Sean Paul said that this public reaction was ongoing despite the fact that no behind-the-scenes communications of any kind had taken place. Then, on the evening of Wednesday (June 23), Sean Paul says he received a telephone call, out of the blue, from a prominent loyalist community worker.

“This loyalist, whom we had worked with on other cross-community issues, told me that there had been a new forum established and he asked could we meet. I said I would contact him once the residents’ representatives had met and on Thursday, I phoned him back. We agreed that two representatives from the residents would meet with two loyalist figures who also sit on the forum, around lunchtime.

“The objective was to discuss the wider potential of any formal dialogue.”
Sean Paul says that the loyalists agreed that they would ask the Orange Order for an assurance that members participating in any forum would be acting with the full authority of the institution, and that any process would involve an authorising officer from the Parades Commission.

“The loyalists arranged to meet us again on Thursday evening at 7.30pm and we put out a statement saying that we welcomed any initiative that would lead to meaningful dialogue with march organisers.

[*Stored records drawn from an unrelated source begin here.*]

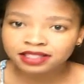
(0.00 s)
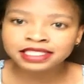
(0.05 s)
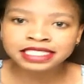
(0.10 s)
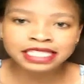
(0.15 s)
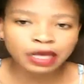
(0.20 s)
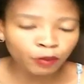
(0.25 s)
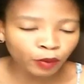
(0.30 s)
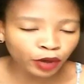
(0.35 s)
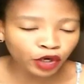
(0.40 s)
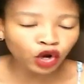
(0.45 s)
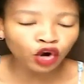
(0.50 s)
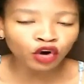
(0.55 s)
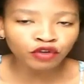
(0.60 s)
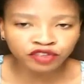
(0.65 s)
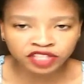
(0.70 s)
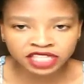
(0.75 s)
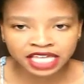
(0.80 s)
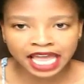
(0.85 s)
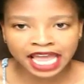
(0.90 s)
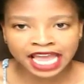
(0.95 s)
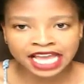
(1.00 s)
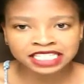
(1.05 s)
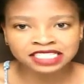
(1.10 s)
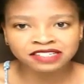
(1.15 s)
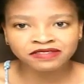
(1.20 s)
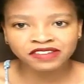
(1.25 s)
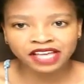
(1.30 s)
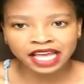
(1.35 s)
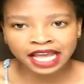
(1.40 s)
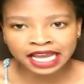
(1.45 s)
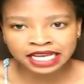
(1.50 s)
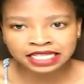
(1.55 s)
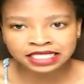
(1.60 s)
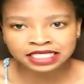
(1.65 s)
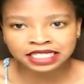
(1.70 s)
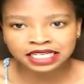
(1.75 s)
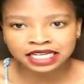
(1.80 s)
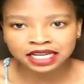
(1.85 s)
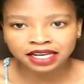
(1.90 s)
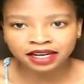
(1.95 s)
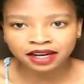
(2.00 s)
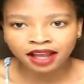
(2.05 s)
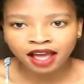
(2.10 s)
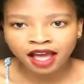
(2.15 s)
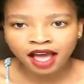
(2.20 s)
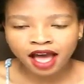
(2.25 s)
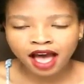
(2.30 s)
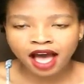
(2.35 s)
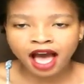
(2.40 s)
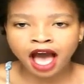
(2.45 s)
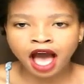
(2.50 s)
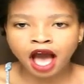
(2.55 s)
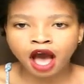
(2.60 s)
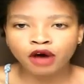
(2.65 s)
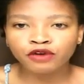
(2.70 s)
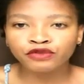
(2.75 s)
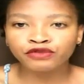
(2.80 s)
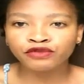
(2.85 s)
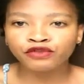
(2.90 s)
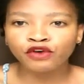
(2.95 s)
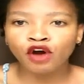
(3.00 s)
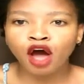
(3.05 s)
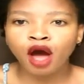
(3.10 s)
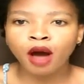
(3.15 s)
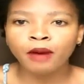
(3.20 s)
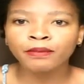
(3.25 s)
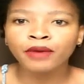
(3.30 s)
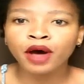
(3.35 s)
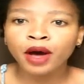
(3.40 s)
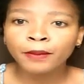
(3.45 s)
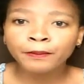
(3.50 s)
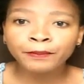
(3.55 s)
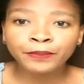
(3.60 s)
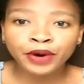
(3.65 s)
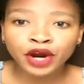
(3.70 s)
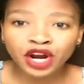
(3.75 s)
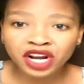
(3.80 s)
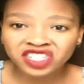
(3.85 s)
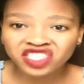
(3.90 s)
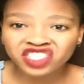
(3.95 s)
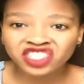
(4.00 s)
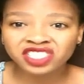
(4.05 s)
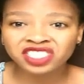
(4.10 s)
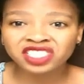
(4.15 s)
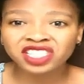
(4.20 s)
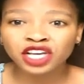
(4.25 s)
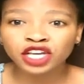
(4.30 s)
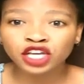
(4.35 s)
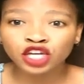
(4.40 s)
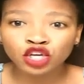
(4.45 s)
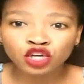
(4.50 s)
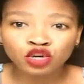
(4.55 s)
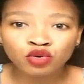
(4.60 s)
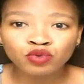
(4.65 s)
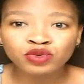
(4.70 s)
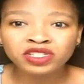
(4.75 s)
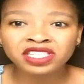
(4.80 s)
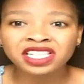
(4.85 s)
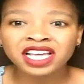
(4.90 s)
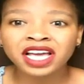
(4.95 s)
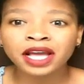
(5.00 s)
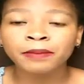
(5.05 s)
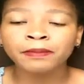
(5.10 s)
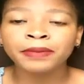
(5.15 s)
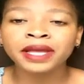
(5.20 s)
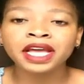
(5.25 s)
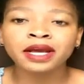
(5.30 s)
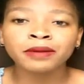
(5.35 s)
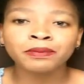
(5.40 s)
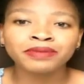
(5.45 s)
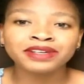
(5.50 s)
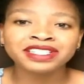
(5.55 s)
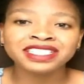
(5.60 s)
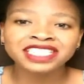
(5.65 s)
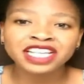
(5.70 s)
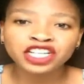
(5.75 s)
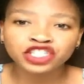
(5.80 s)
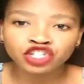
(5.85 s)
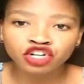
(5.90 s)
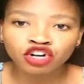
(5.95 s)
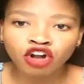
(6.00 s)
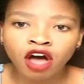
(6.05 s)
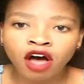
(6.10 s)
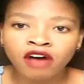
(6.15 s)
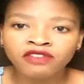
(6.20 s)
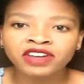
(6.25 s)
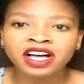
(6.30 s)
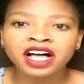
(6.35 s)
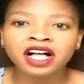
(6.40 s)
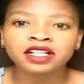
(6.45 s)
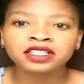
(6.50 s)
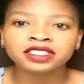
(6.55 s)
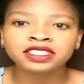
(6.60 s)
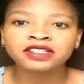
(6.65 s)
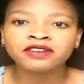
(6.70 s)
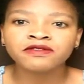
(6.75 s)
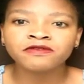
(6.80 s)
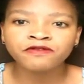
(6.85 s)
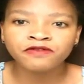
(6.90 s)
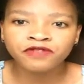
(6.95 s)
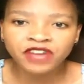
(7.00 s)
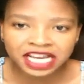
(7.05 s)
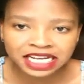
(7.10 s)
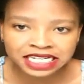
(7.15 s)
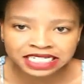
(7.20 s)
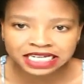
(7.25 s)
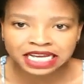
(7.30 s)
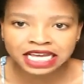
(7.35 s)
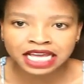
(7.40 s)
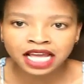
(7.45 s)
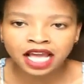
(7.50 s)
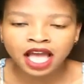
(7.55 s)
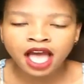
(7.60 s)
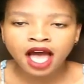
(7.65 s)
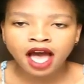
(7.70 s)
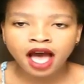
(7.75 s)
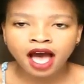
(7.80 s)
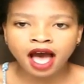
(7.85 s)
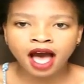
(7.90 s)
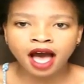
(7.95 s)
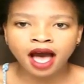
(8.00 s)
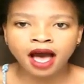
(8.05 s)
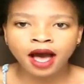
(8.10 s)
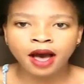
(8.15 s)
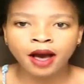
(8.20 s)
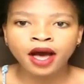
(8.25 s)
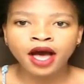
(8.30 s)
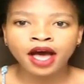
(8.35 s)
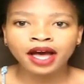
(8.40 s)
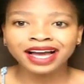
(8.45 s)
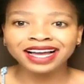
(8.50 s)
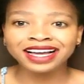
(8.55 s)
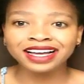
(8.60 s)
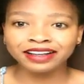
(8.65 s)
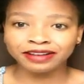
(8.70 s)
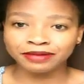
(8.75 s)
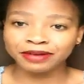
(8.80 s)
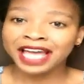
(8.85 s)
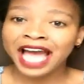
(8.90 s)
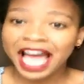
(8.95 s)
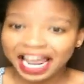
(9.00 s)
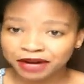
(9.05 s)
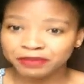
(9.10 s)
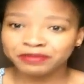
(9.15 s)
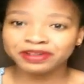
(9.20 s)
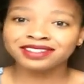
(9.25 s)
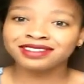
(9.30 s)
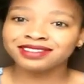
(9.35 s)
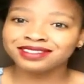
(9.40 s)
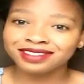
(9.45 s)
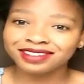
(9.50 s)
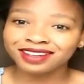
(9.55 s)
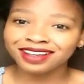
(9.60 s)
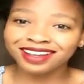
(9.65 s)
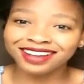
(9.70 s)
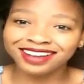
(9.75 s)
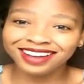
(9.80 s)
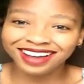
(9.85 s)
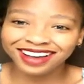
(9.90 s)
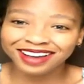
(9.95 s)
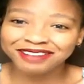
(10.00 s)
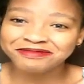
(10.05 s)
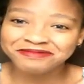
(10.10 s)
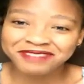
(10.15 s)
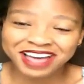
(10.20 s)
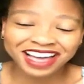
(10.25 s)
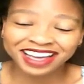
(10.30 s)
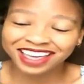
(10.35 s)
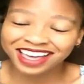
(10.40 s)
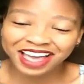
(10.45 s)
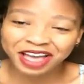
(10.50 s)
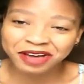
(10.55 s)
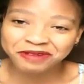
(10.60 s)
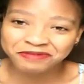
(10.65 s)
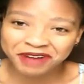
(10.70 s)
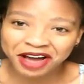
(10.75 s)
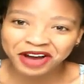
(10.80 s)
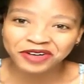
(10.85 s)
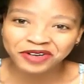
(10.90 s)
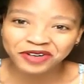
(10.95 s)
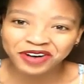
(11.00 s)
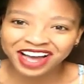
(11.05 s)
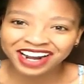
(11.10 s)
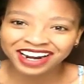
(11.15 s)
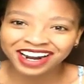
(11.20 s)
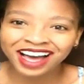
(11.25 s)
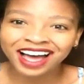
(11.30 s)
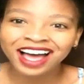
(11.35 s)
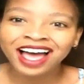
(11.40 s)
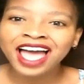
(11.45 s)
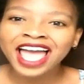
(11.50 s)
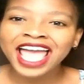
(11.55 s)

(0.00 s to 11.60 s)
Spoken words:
someone over the age of 18, from purchasing, using, being in possession of, cultivating cannabis, aka marijuana,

“We heard nothing throughout Thursday until one of the loyalist representatives told me on the phone at 7.15pm that they couldn’t secure any letter of authority from the Orange Order. We went ahead and met the two loyalists at 7.30pm in order to get an explanation, during the course of which they raised concerns about their capacity to control fellow loyalists on the day of the banned march.

“It is also important to note that throughout the week we kept in close contact with Sinn Féin and the SDLP over the issue.”

According to Sean Paul, those were the only two meetings held with any figures from the loyalist or unionist community.

“Everybody was disappointed that the potential for dialogue hadn’t been pursued, however even the loyalists accepted that it was now too late to embark on a meaningful process for that Saturday’s march.

“However, following a range of political meetings, including a high-powered Sinn Féin delegation, as well as contact with ourselves the next day (Friday), the Parades Commission then took the inexplicable decision to reverse the ban.

“We only heard of the decision through the media. It was a clear decision to punish residents even though we had fulfilled all the Parades Commission criteria.

“And in the event, that Saturday’s march involved many of the bands who had behaved so appallingly the previous year.”

Sean Paul is adamant that the contact with the two loyalist figures fell far short of the commencement of a process of meaningful dialogue. And he hit out at the Parades Commission for “rewarding the ‘might-is-right’ brigade, whilst punishing residents for complying with the rules”.

“The facts are clear. There has not been any genuine dialogue with anyone from the loyalist community to resolve this long-term issue.

“There is currently no potential for genuine dialogue given the outrageous actions of the Parades Commission in collapsing to loyalist threats.

“And the big question now is whether the Parades Commission will begin to accept a back-door conversation with one or two unauthorised members from a unionist community forum as some kind of meaningful dialogue. If that is the case across the North, then the prospects for long-term resolution of the marching issue are very bleak.

“In the meantime we have another Orange march being forced through the area on Monday morning and we are calling on the nationalist community to come out and protest,” said Sean Paul.